The OpenClaw Problem, or: How I Stopped Wrapping Docker in VMs and Built a One-Command Setup Instead

The OpenClaw Problem, or: How I Stopped Wrapping Docker in VMs and Built a One-Command Setup Instead

# ai# macos# devops# opensource

Eugene Kovshilovsky

A continuation of 128GB of RAM, Zero Internet, and a Year of Building AI Infrastructure Nobody Asked...

A continuation of 128GB of RAM, Zero Internet, and a Year of Building AI Infrastructure Nobody Asked For

When I shipped headless agent mode for Cloister, I thought I'd solved the hard problem. VM isolation, consent policies, credential forwarding — all the security layers you'd want between an autonomous AI agent and your actual life. The next step was obvious: run OpenClaw inside it.

OpenClaw is an open-source AI agent framework — a persistent assistant that connects to Telegram, WhatsApp, iMessage, and runs tasks on your behalf. It has a gateway (the brain), nodes (execution endpoints), and a sandbox for running arbitrary code. It's powerful. It's also the kind of software whose community has been refreshingly honest about: don't run it on bare metal.

So I didn't. I ran it inside a Cloister VM. Inside Docker. Inside a Linux VM. On macOS.

If that sentence made you wince, you're ahead of where I was.

Three Security Bypasses and a Caddy Proxy

The first sign something was architecturally wrong came when I tried to access OpenClaw's Control UI through an SSH tunnel.

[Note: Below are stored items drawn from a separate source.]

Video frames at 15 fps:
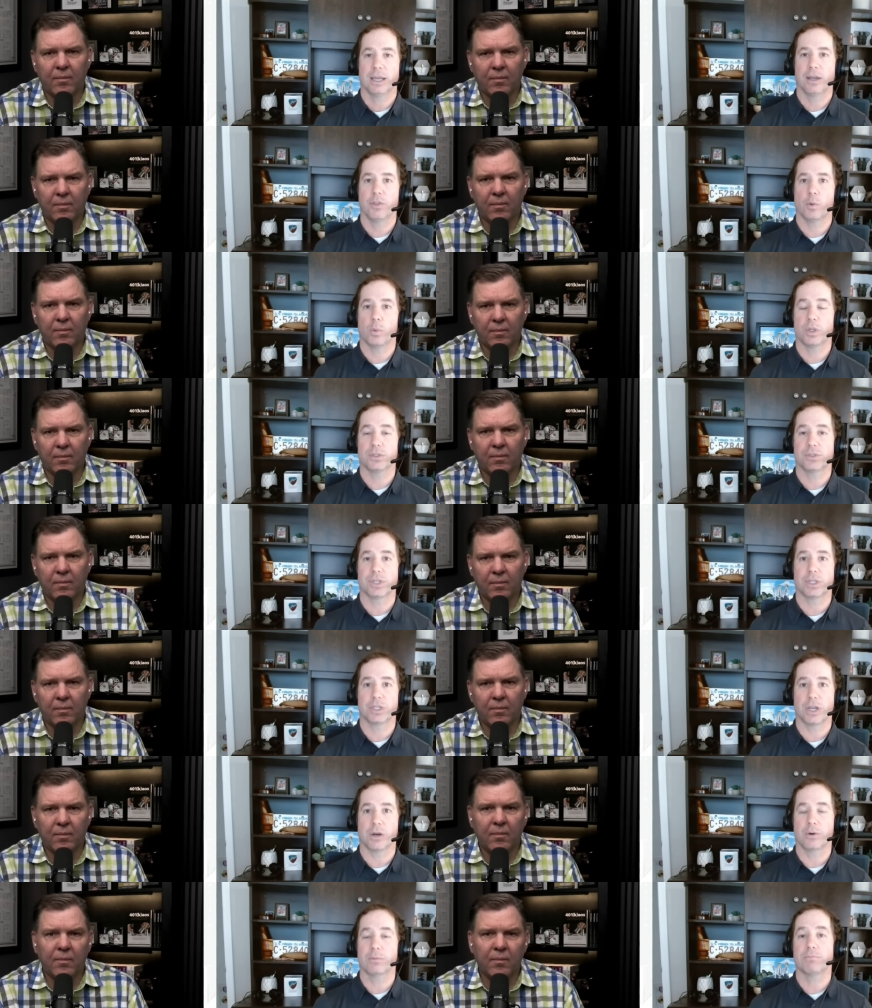Speaker 1: And the ones that
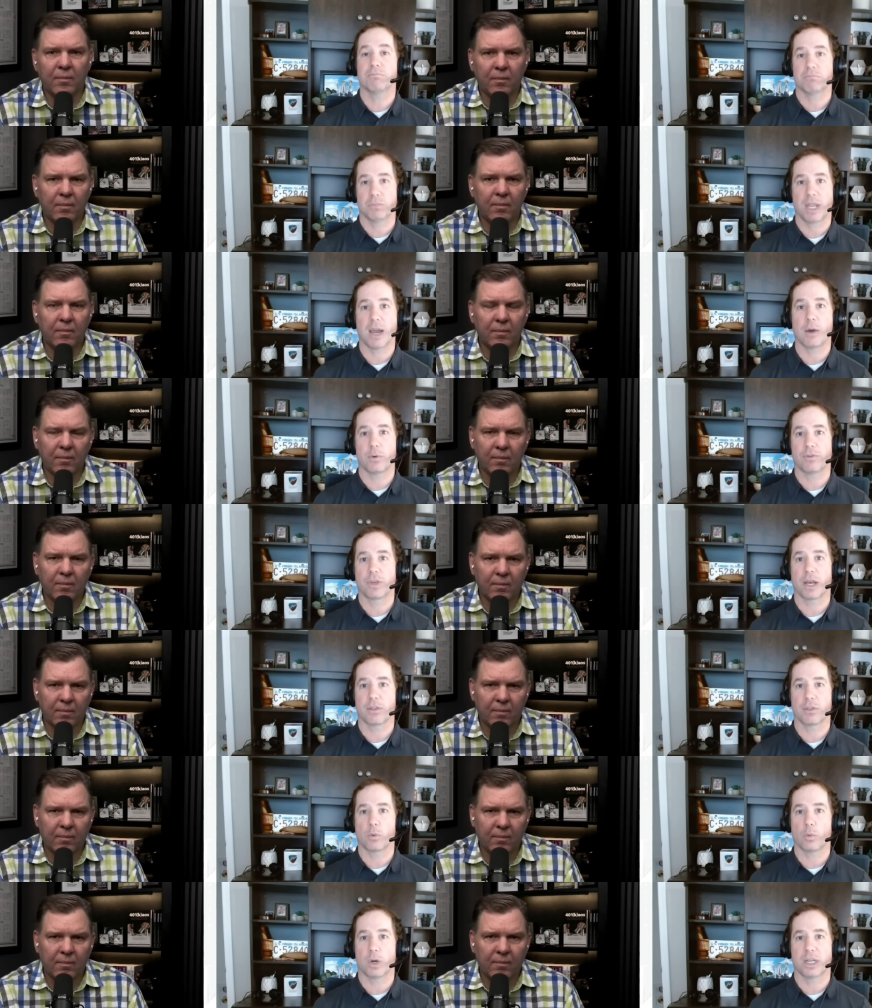don't, now we've
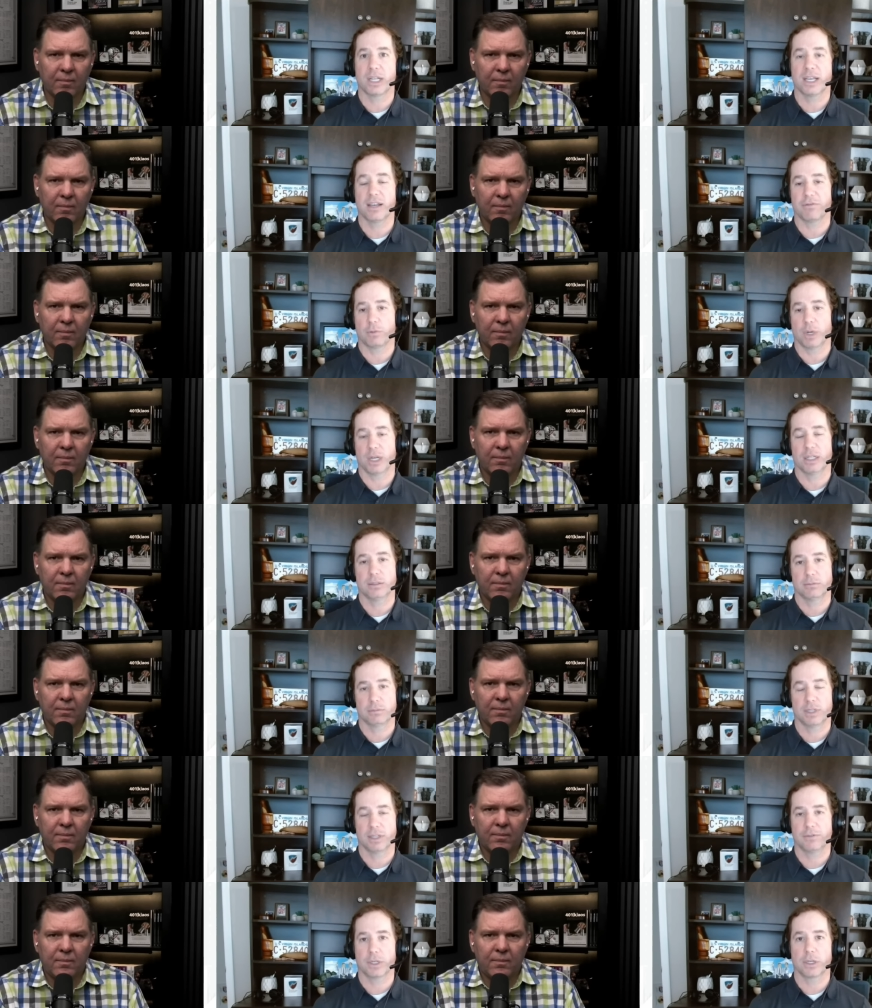got the what if. Well,
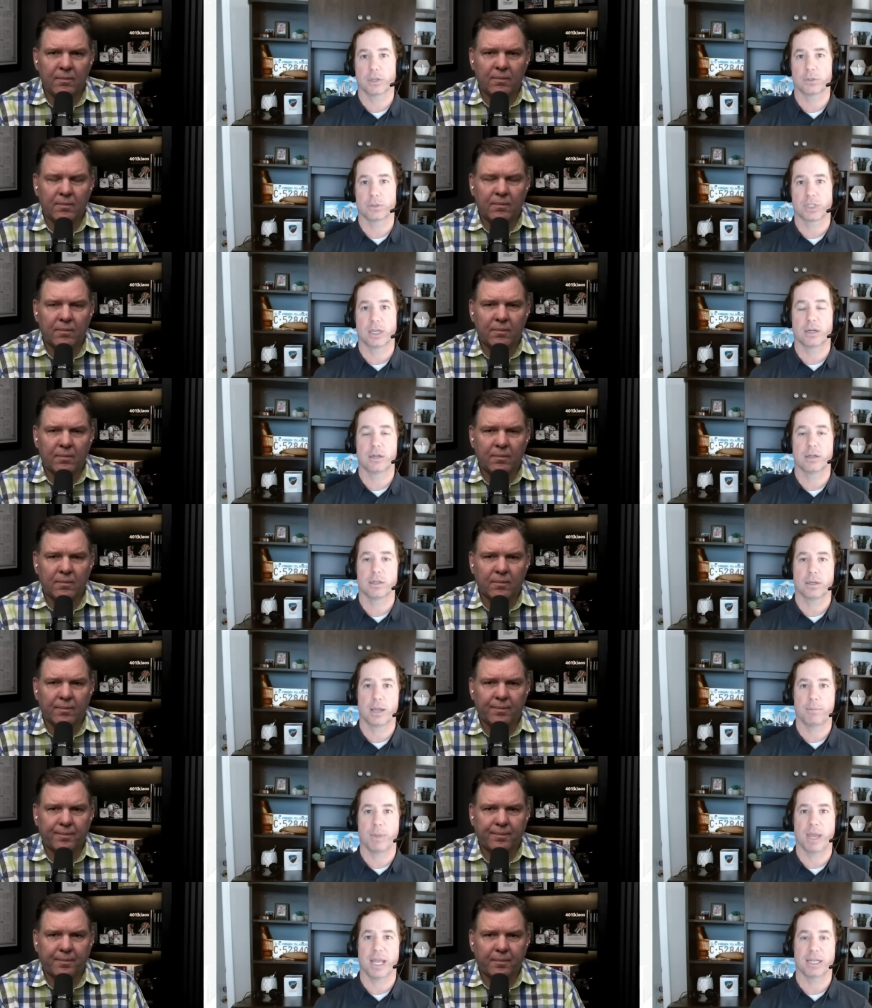if it goes here,
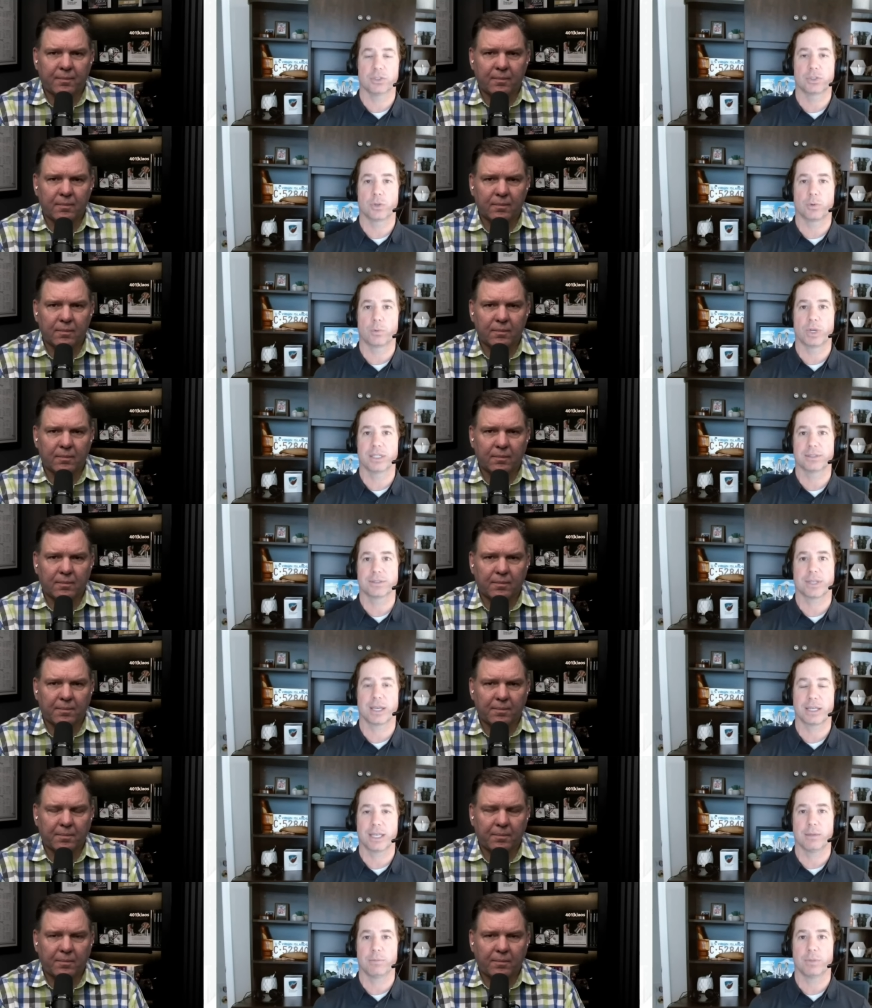I manage the risk,
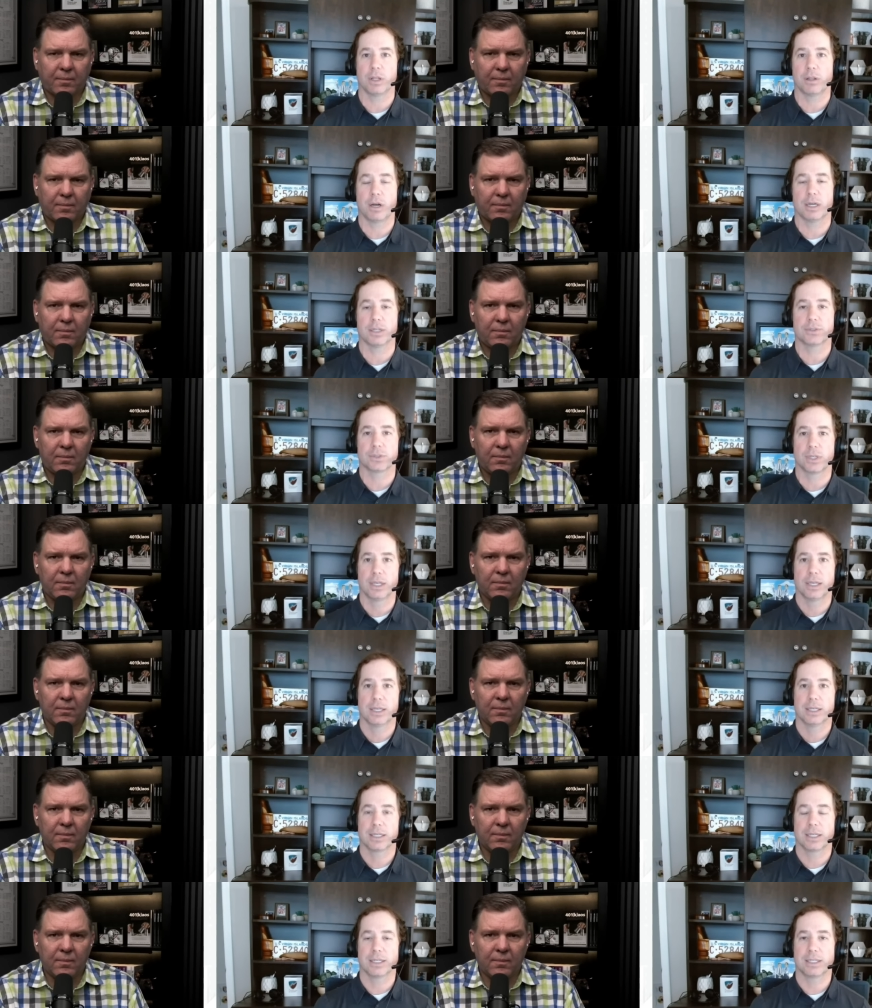I keep the loss
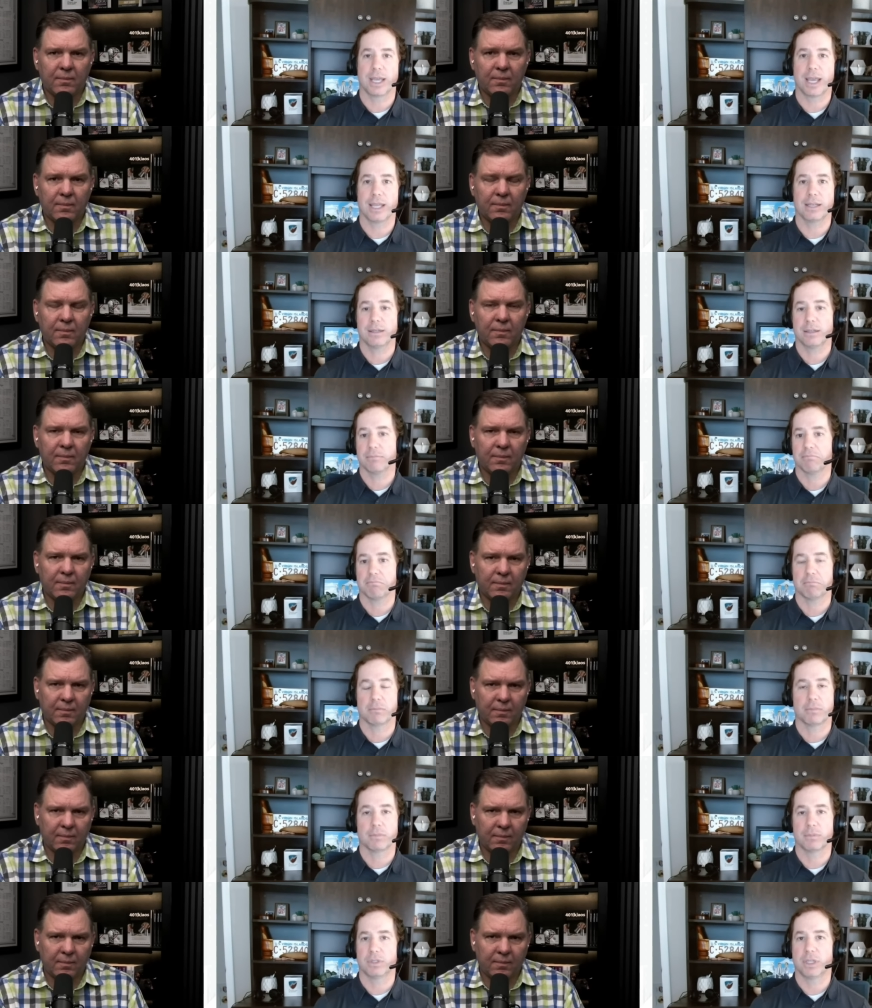contained,
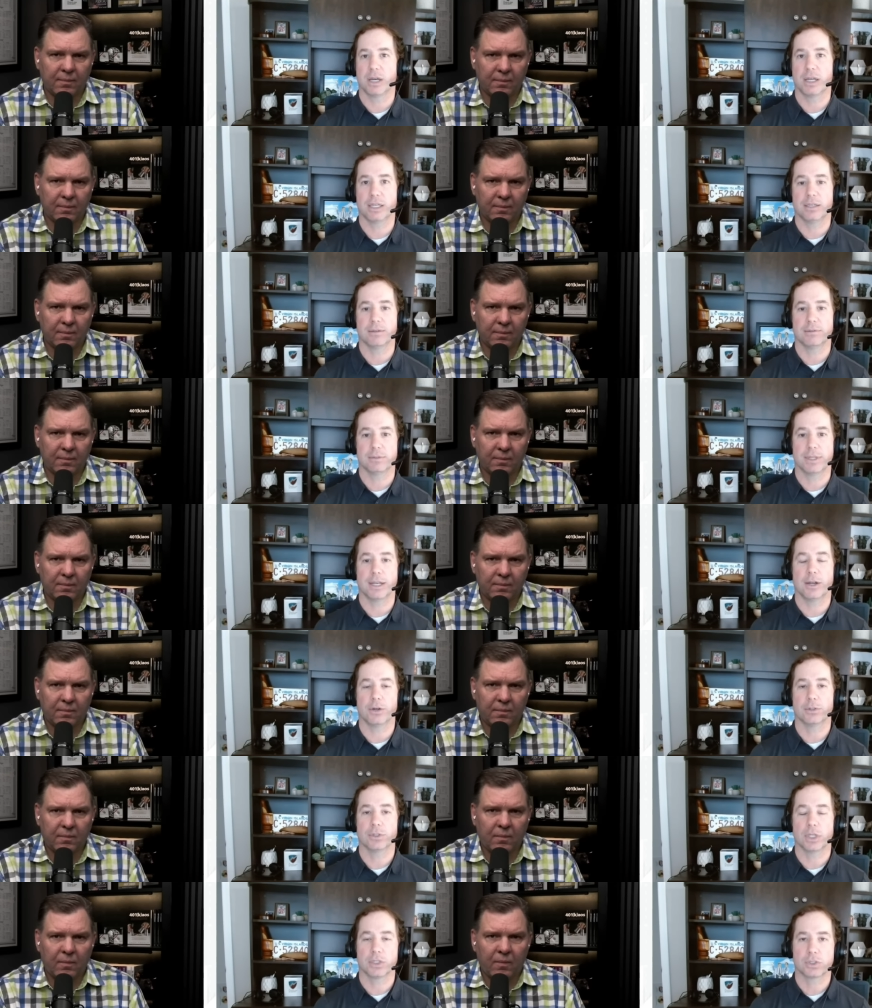done, you
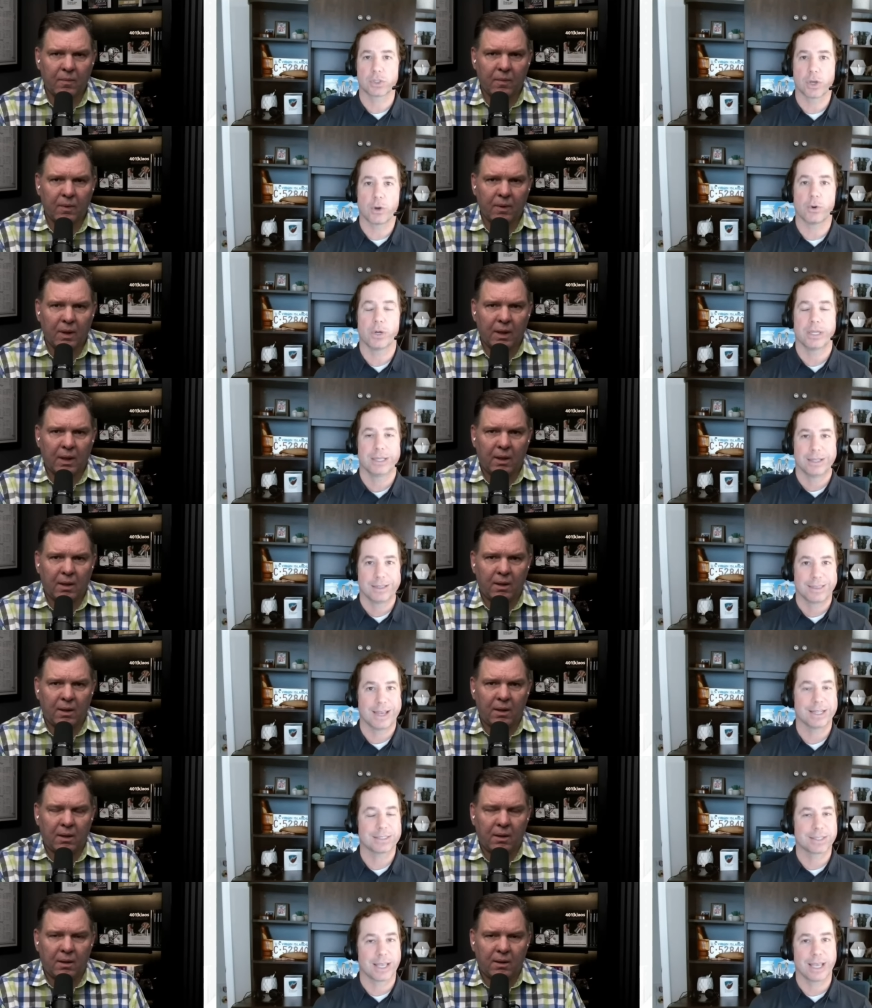know. And so
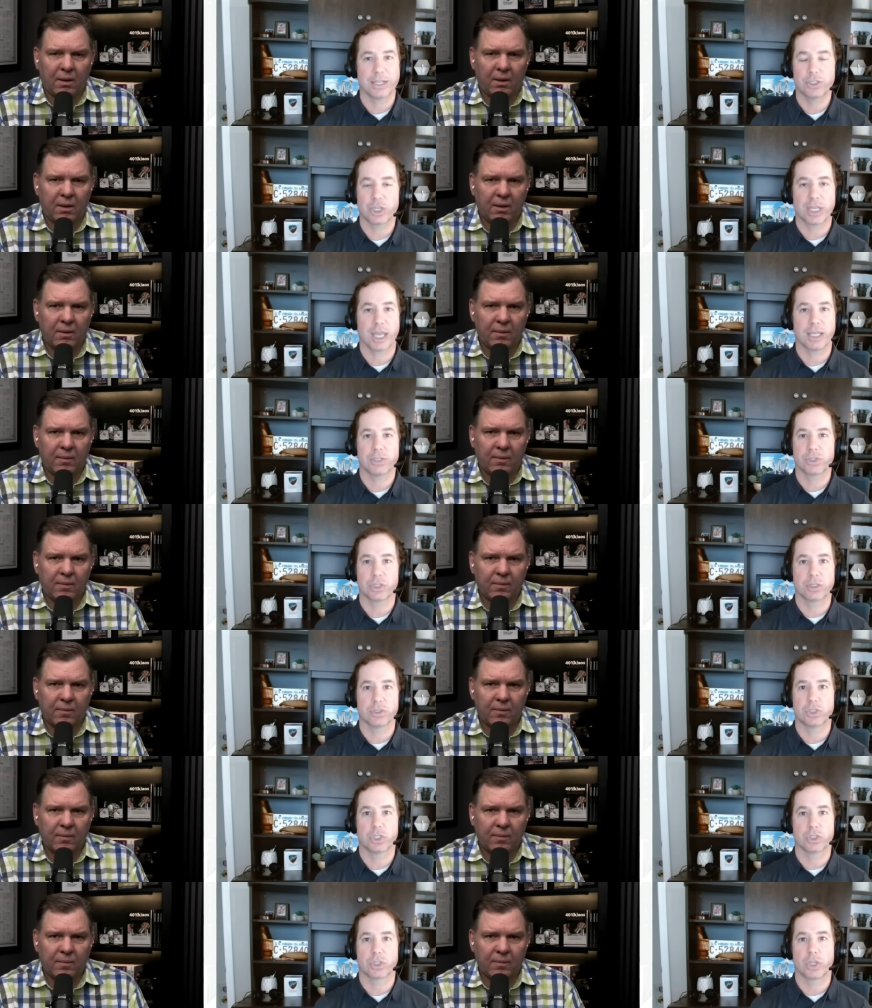that's education
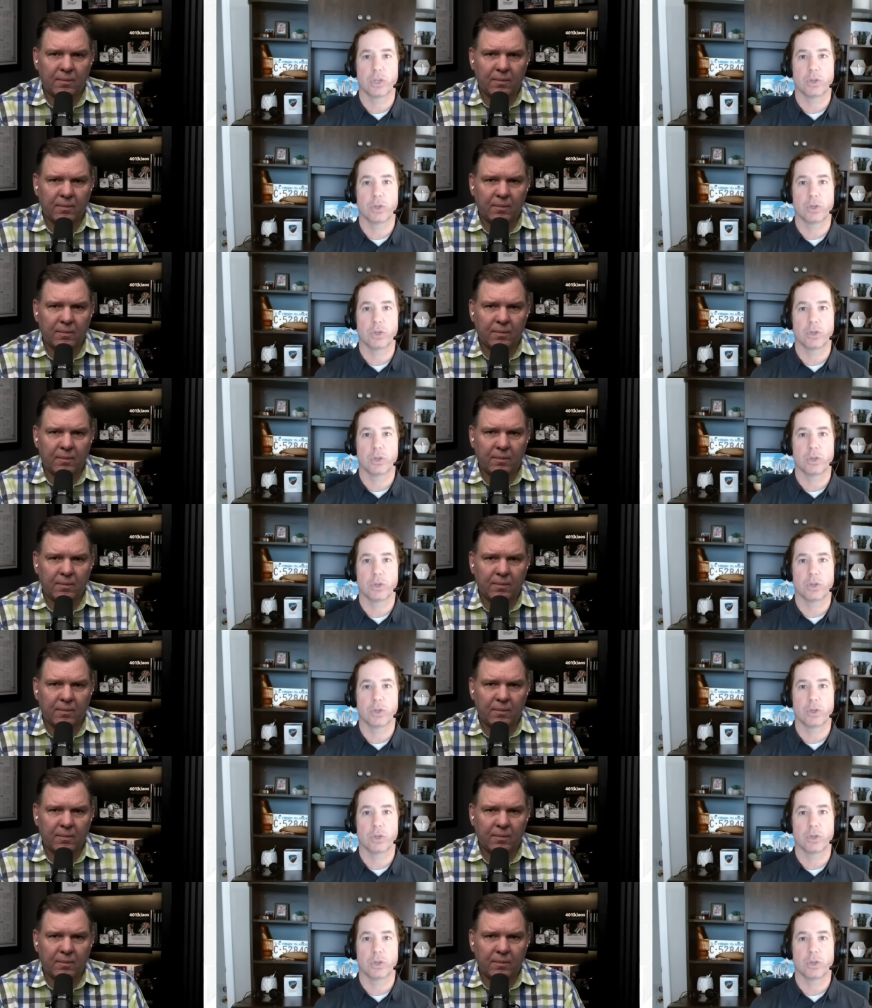is just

Three things broke, each requiring a security bypass:

CSP Header. OpenClaw's CSP hashes didn't match its actual inline scripts. The UI rendered as a blank page. Fix: a Caddy reverse proxy to strip and replace the header. Not ideal.
Device Auth. Docker NAT meant the gateway saw 172.18.x.x instead of 127.0.0.1, triggering device pairing over HTTPS — which SSH tunnels don't provide. Fix: dangerouslyDisableDeviceAuth: true. The flag's name judged me every time I opened the config.
Gateway Bind. Loopback binding + Docker port publishing don't mix. Fix: gateway.bind: lan, which is exactly what the security docs tell you not to do.

I rationalized all three: "The VM has three isolation layers. Even with bypasses, the blast radius is contained." Technically true. Also a Rube Goldberg machine where each layer existed to compensate for the layer below it.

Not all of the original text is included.